The Hillary Clinton campaign is trying to appeal to the progressive wing of the Democratic Party and younger voters by pitching ideas such as debt-free college.
In an interview on CNBC
Wednesday, Clinton campaign manager Robby Mook was asked what the former New York senator is doing to draw in young voters, especially considering that she is better known among older Americans.
"What voters are looking for in this election is someone who’s going to be a champion for everyday people —for young people that’s debt-free college, that’s finding that job after you graduate," Mook said.
According to Politico
, pushing policy ideas such as debt-free college "sent a message to progressive activists that the Clinton camp is paying close attention to their concerns."
Adam Green of the Progressive Change Campaign Committee said that "it is nothing short of monumental that the Clinton campaign has embraced the idea of debt-free college — a top priority for young people, working parents, and the progressive movement."
Clinton has previously talked about making college more affordable. She has also said she likes President Barack Obama's free community college idea, but she has not officially laid out a plan of her own.
However, the Clinton camp says that there are plans to present more specific ideas about the issue in the future.

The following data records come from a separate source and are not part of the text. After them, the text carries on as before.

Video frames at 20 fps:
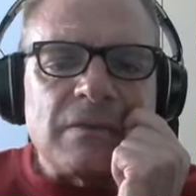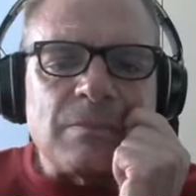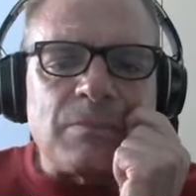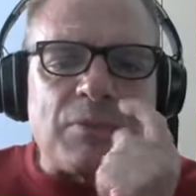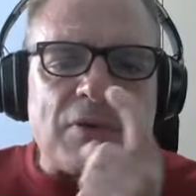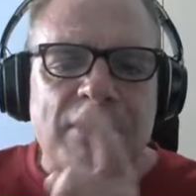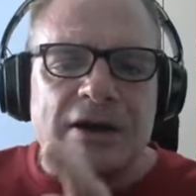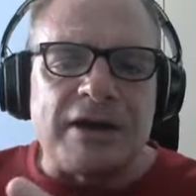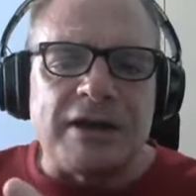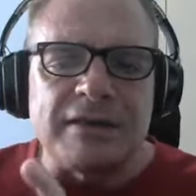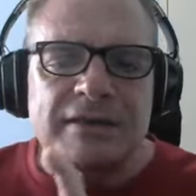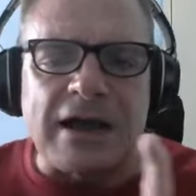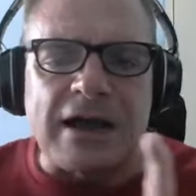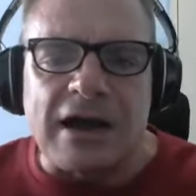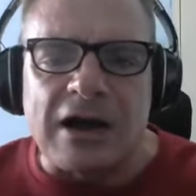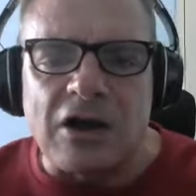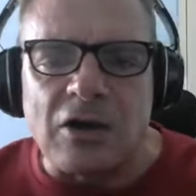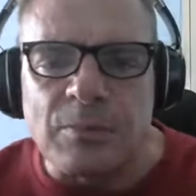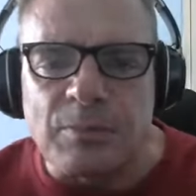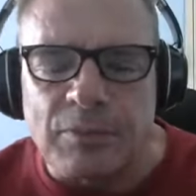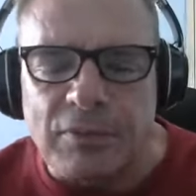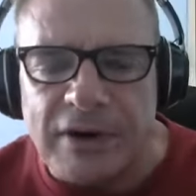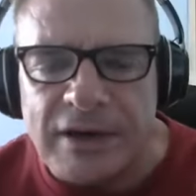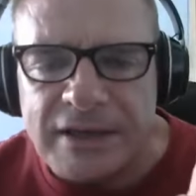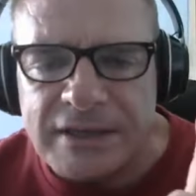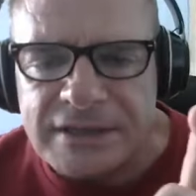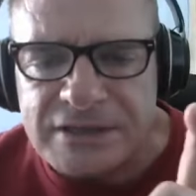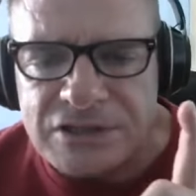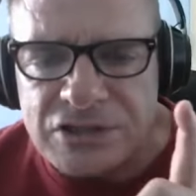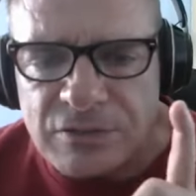bring the
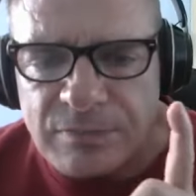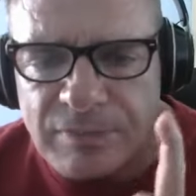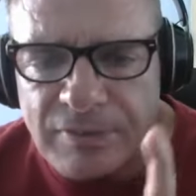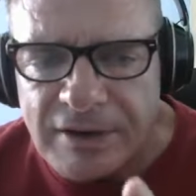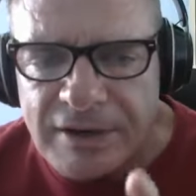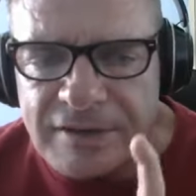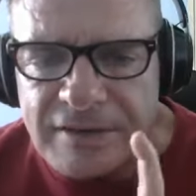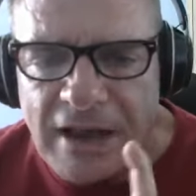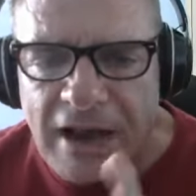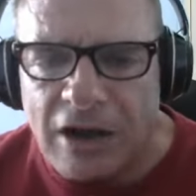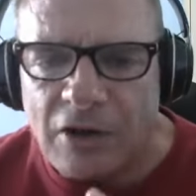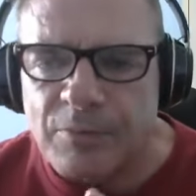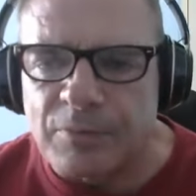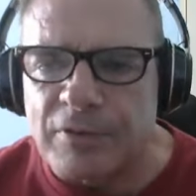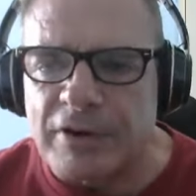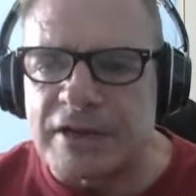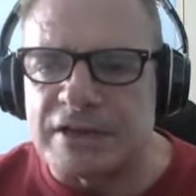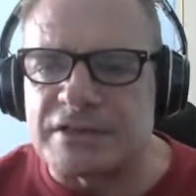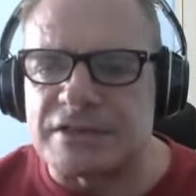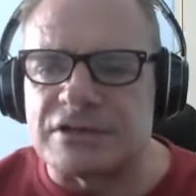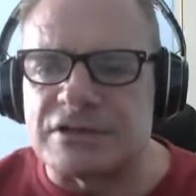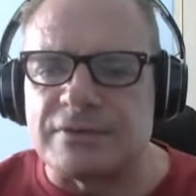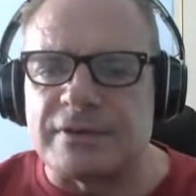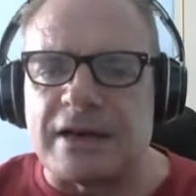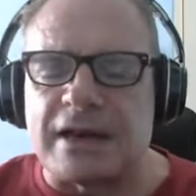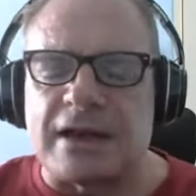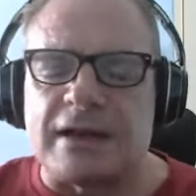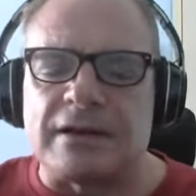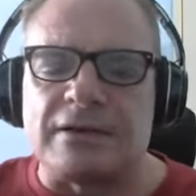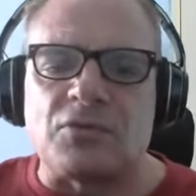outbreaks to bring the outbreaks to an
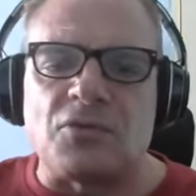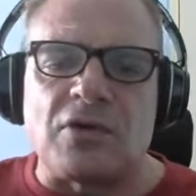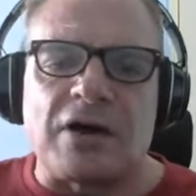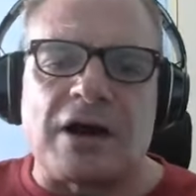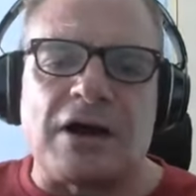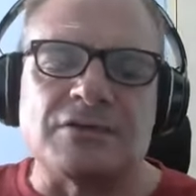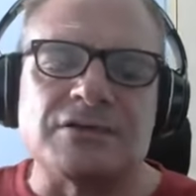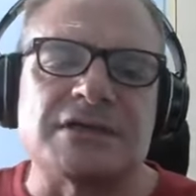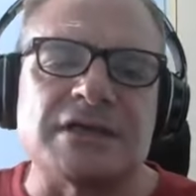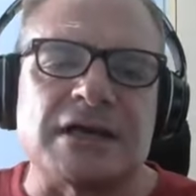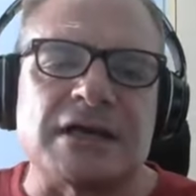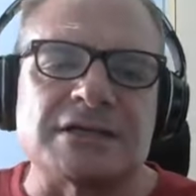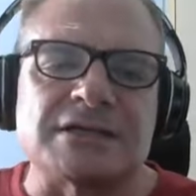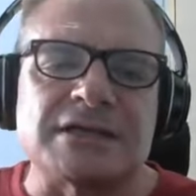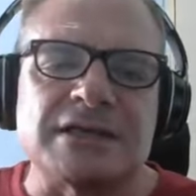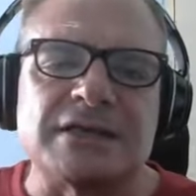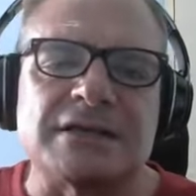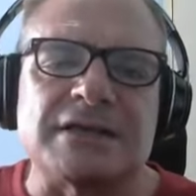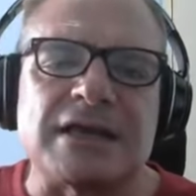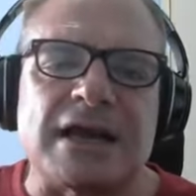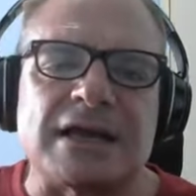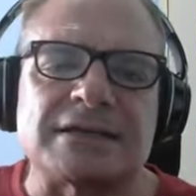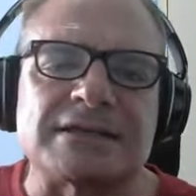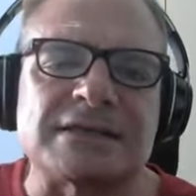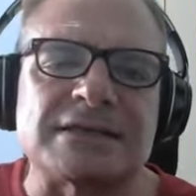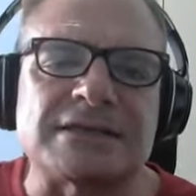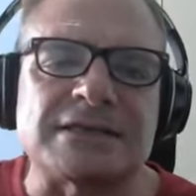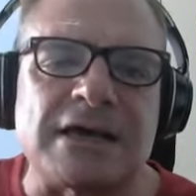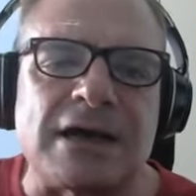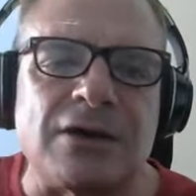end. While doesn't that
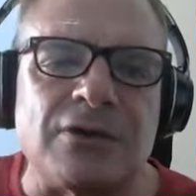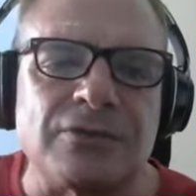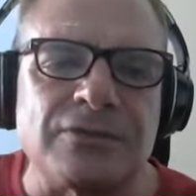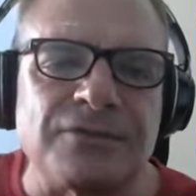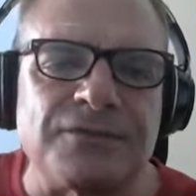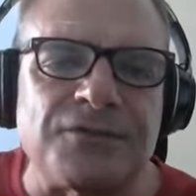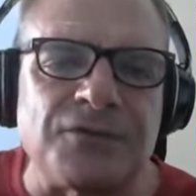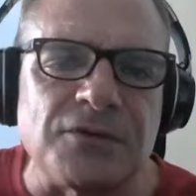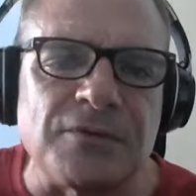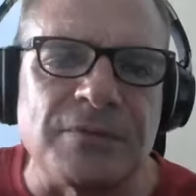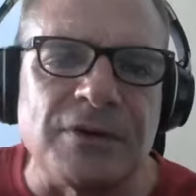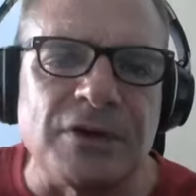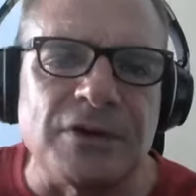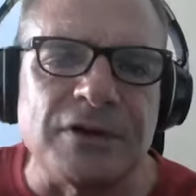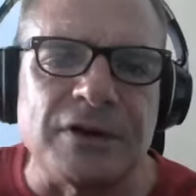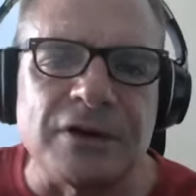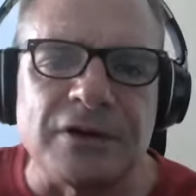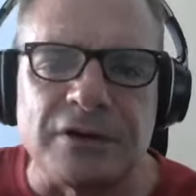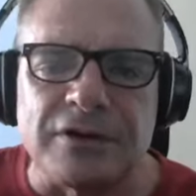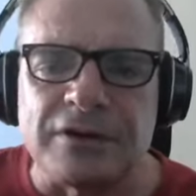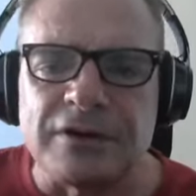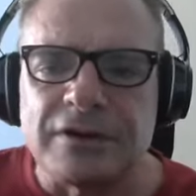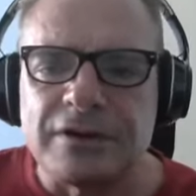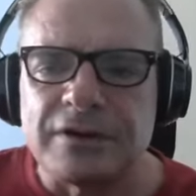sound familiar?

"Hillary Clinton has fought to make college affordable and accessible throughout her career — from expanding student loans to lowering college costs," said campaign spokesman Jesse Ferguson.
"As she has traveled to Iowa, New Hampshire and Nevada, she has heard over and over how Americans' student debt burden continues to hurt our economic growth, small business creation, and innovation. As the campaign moves forward, she will continue to lay out detailed plans to tackle big issues, this one included," Ferguson said.
If Clinton does give a full endorsement to debt-free college, she would be joining Democratic Sens. Elizabeth Warren of Massachusetts and Chuck Schumer of New York, in addition to former Maryland Gov. Martin O'Malley, who penned an opinion piece for The Washington Post
in April saying that "our ultimate goal must be for every student — most especially low-income and middle-class students — to be able to go to college debt-free."
O'Malley is also expected to announce his bid for the White House later in May, challenging Clinton for the Democratic nomination for president.